A week had passed; I was starting to become frailer. I wasn't eating, barely sleeping and I was slowly beginning to feel like all of it was just a dream. I refused to leave my room other than to have my sessions with Doctor Bell. She was an impatient woman, and so I gave up and stopped talking to her.

"What's wrong hun? Why won't you let us help you?" Jenny asked. I forgot she was in my room. I shrugged, staring at the floor.

"Do you want to talk to Doctor Crane?" She asked, trying to get me to talk. I looked at her at the sound of his name and nodded.

"I'll see how busy he is," She smiled slightly, and left the room.

**Maybe you'll be a bit more cheery once you've talked to Johnny, **Bella said.

"Shut up, I just think he's the only one who can help me in this place," I sighed, standing up and stretching.

**Someone's a bit grouchy, ever tried sleeping? **She mocked, if she was a real person I'd have punched her right now.

"You know what happens when I dream, I don't want to keep going through that," I replied, trying to stay calm. I walked over to the door and opened it slightly; Jenny must have forgotten to lock it.

**Oh come on, let's get out of here and do something fun for once, **Bella laughed with excitement. Admittedly, I felt the same. This new sense of freedom was just the thing I needed. I slowly walked out, checking if there were any orderlies around and saw none. I ran to the elevator and pushed the button hard, I was finally letting my curiosity get the better of me. It took almost a minute for the doors to open and I stepped inside and looked at the buttons inside.

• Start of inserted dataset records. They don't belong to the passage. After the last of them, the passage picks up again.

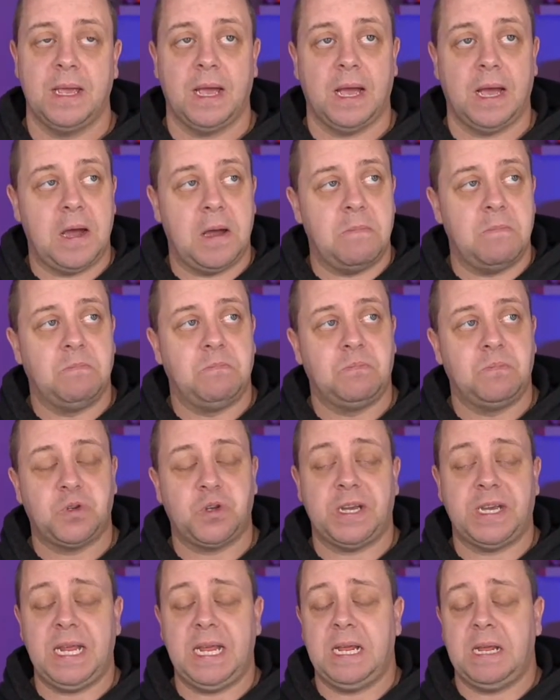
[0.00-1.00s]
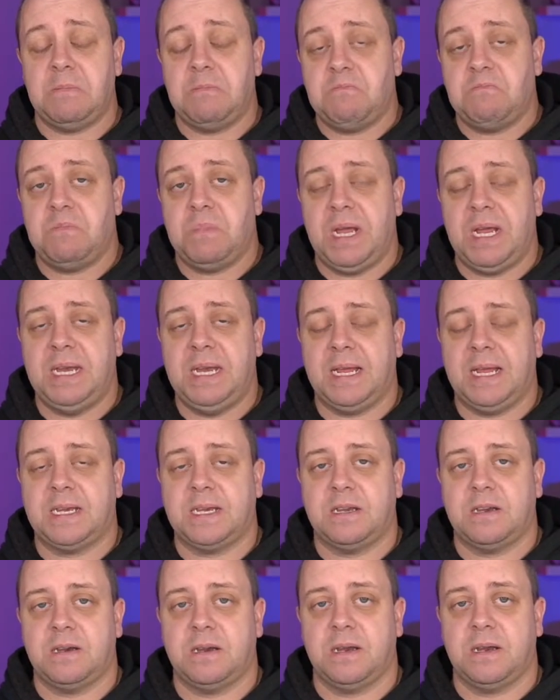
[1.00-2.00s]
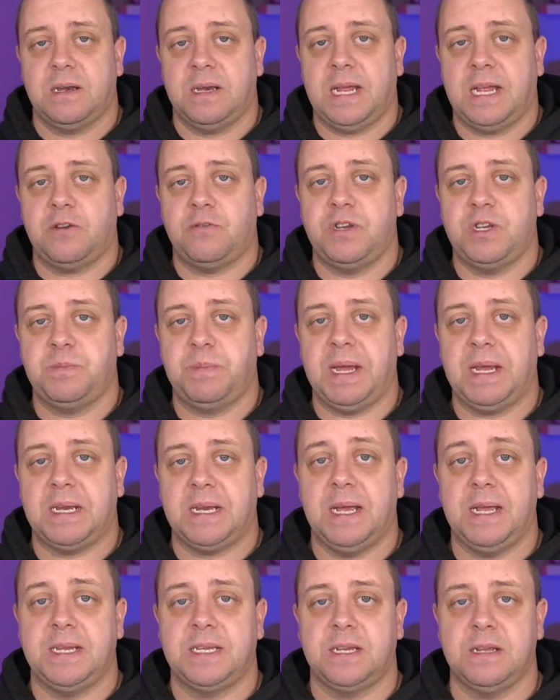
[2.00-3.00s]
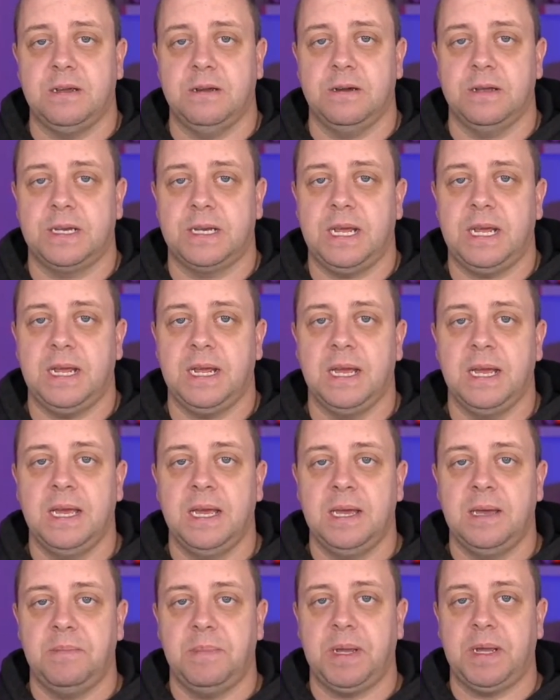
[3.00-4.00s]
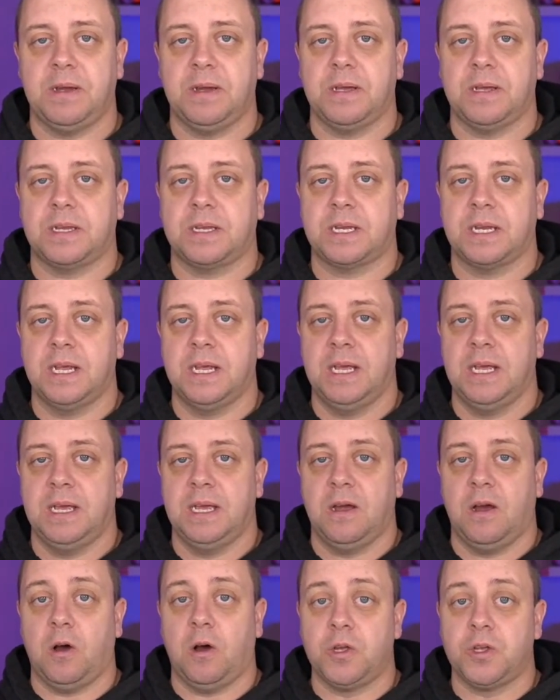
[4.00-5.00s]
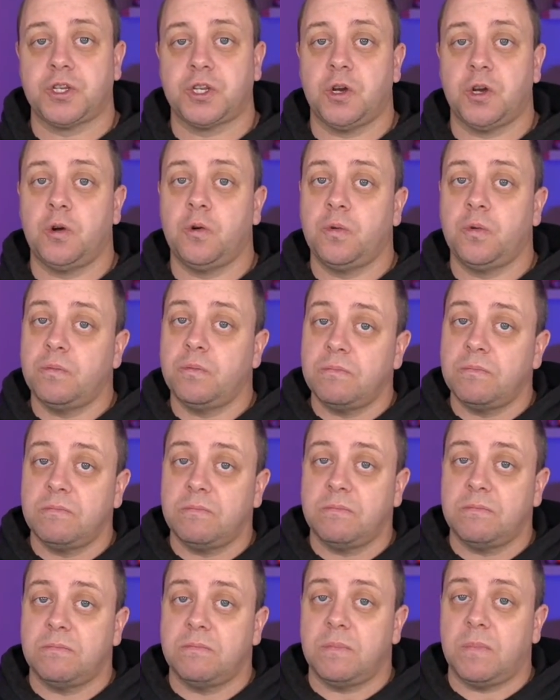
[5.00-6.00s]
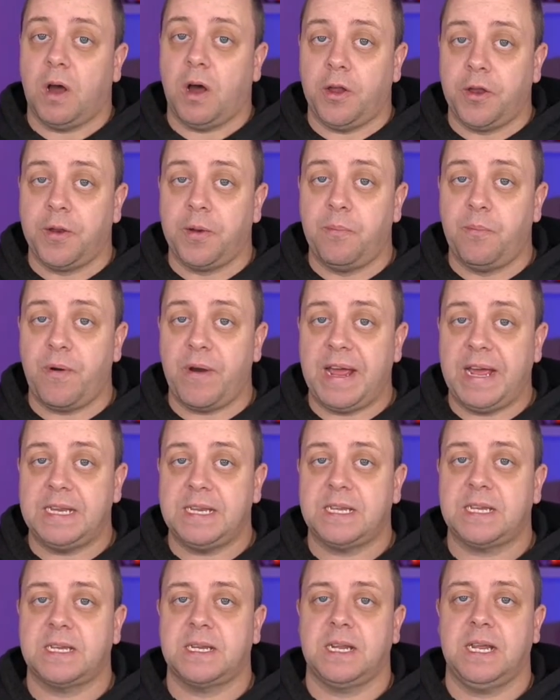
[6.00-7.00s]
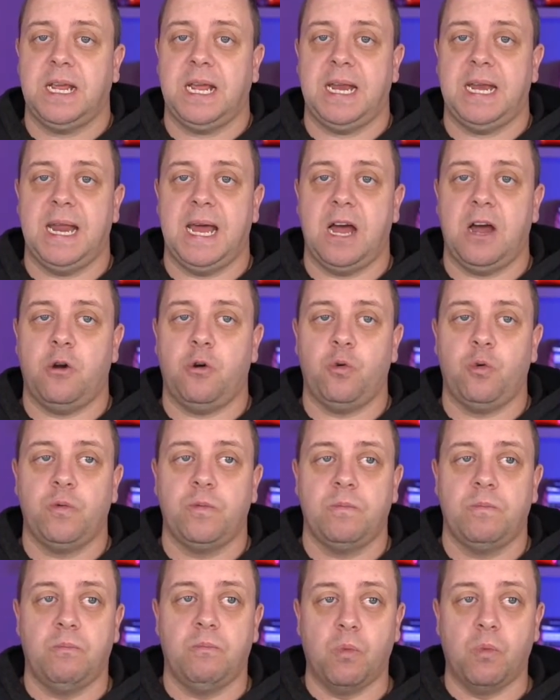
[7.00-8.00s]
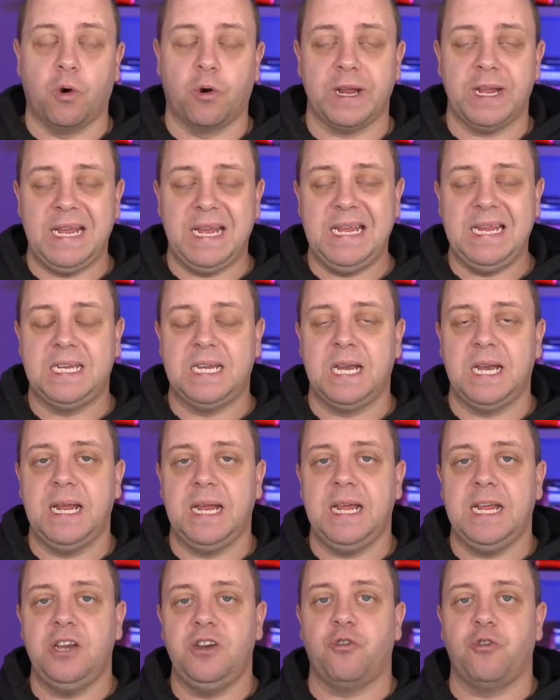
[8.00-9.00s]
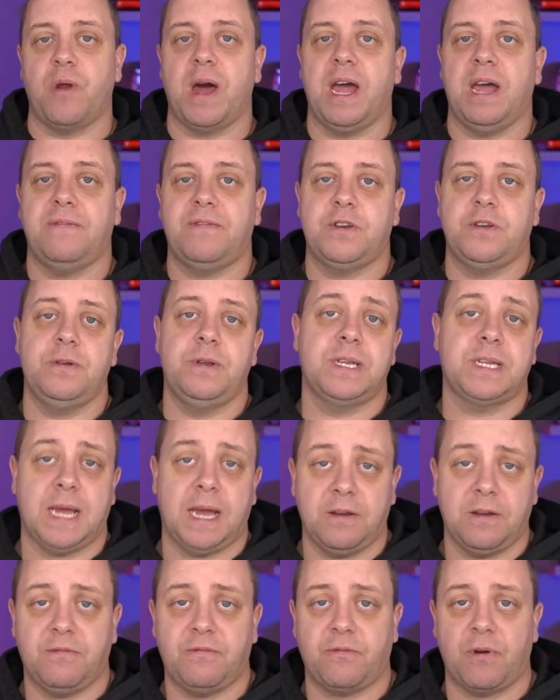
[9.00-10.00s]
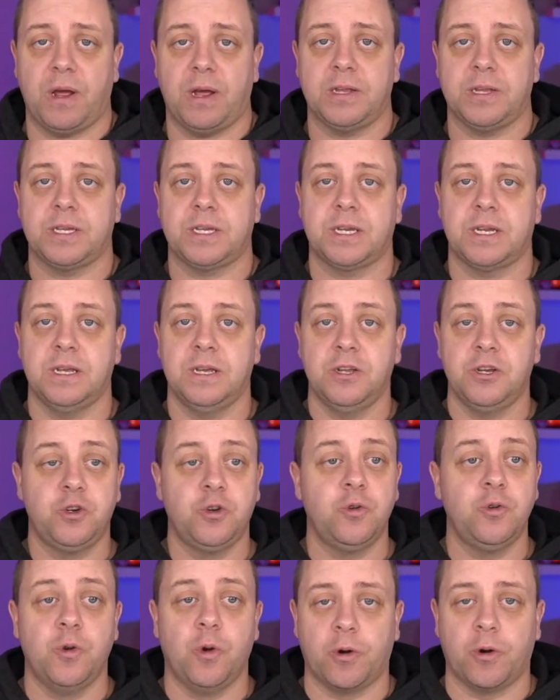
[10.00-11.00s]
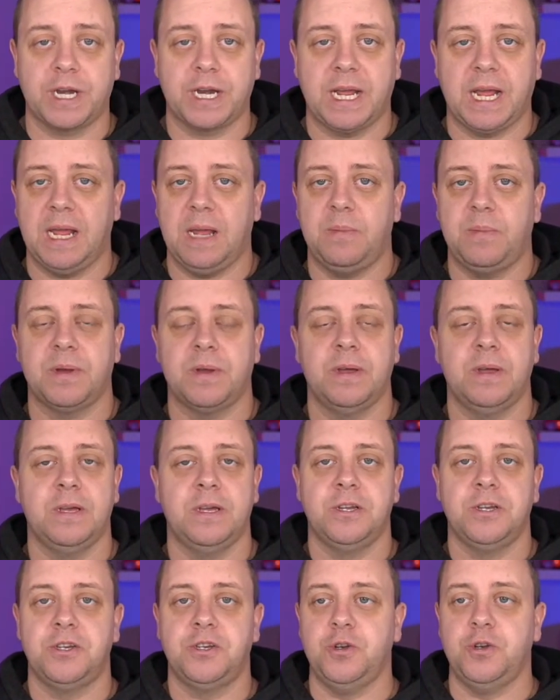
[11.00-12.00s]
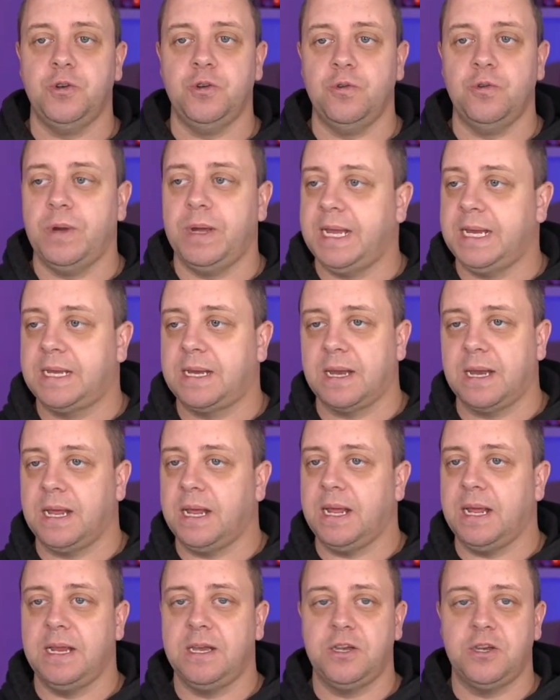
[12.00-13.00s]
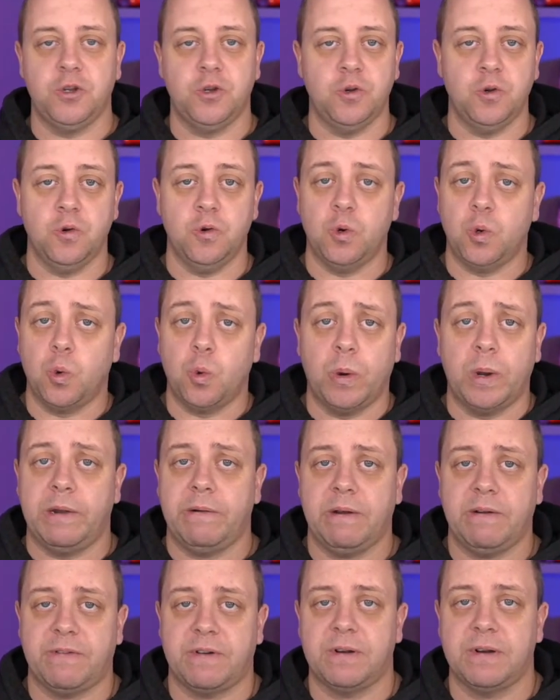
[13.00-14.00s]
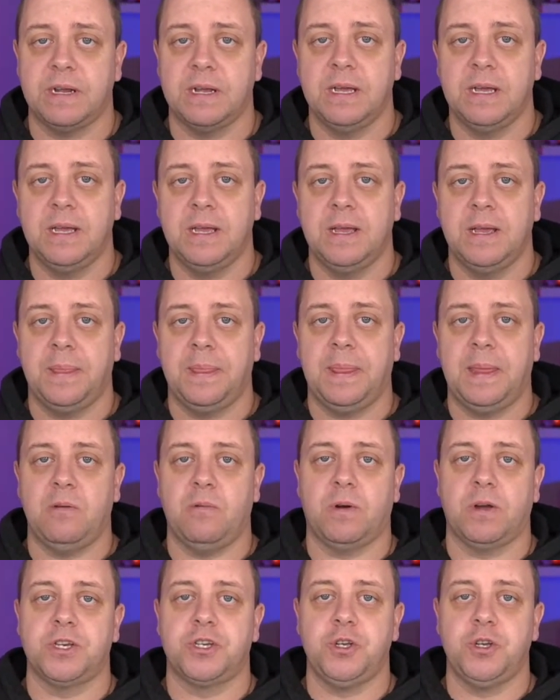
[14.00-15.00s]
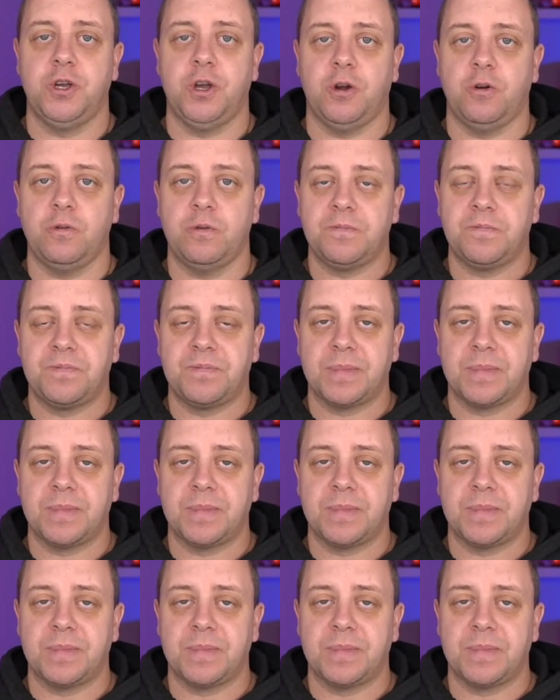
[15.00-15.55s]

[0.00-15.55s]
So I think in that respect, it's a good thing, because also other brands can now more easily drive to the south of France, to North Cape, to Italy, to wherever they want to go.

"Which one should I press?" I asked.

**Any, let's just see what happens, **she replied. I smiled, closed my eyes and pressed one. I opened them and watched the doors close and the elevator started to move. I leaned on the side and felt my heart beat faster and feeling light headed from lack of food and sleep. What the hell was I doing?

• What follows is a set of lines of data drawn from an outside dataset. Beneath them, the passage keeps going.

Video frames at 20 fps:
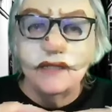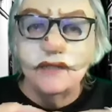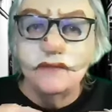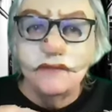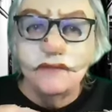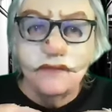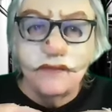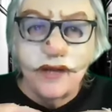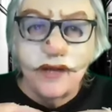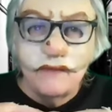
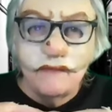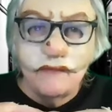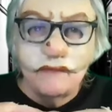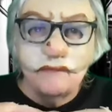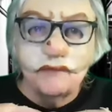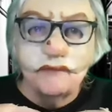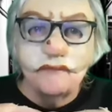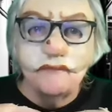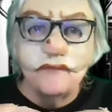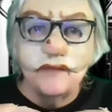don't know how I
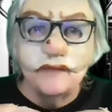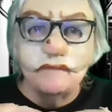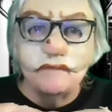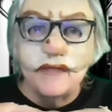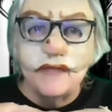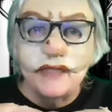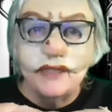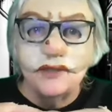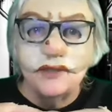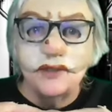would
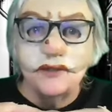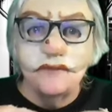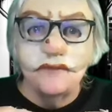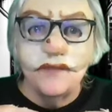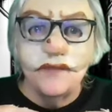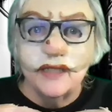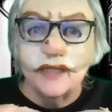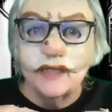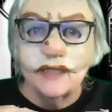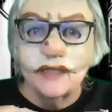manage to
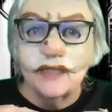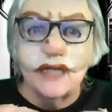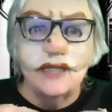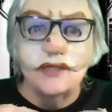fix it.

**And to think I thought you'd lost your sense of adventure, **Bella laughed.

"This is mad, but I guess it could be fun… Or really bad," I said, trying to think positively. And so, I waited for it to stop which took a while. Causing me to get agitated, and finally the doors opened. I peeked down the corridor and stepped out of the elevator. The corridor had a cold feeling to it, it was new to me and I felt like running back to my room and not coming back.

"Are you sure this is a good idea?" I asked Bella, needing her to comfort me.

**Of course, it's just a bit of fun. Don't worry, if anything happens I'll take care of it, **she replied. I nodded and started walking. Looking at the doors as I passed, wondering what or who was behind them. I stopped at one, and took a peak through the bars at the top of the door when a huge bang from the other side made me jump back against the wall. I managed to hold back my scream but I was still frozen, staring at the dark eyes peering through the bars and looking straight at me.

"Well look what we have here, been a while since a saw a girl 'round here," the man chuckled, "Come on babe, I don't bite… Much."

"I… I'm s-sorry, I should go…" I stuttered, feeling like my old trapped self again. I heard other voices, other men from behind the doors. Laughing, shouting and whistling. I got scared; I slid down the wall and hugged my knees. "Shut up… Just shut up!" I cried, not being used to being in this situation. I suddenly felt a hand on my shoulder, in a panic I slapped the person and fell back onto the cold floor then immediately regretting what I did. "D-doctor Crane… I'm sorry I did that, I was lost… And I got scared." I looked at his face trying to read his expression, I didn't know if he was angry or not.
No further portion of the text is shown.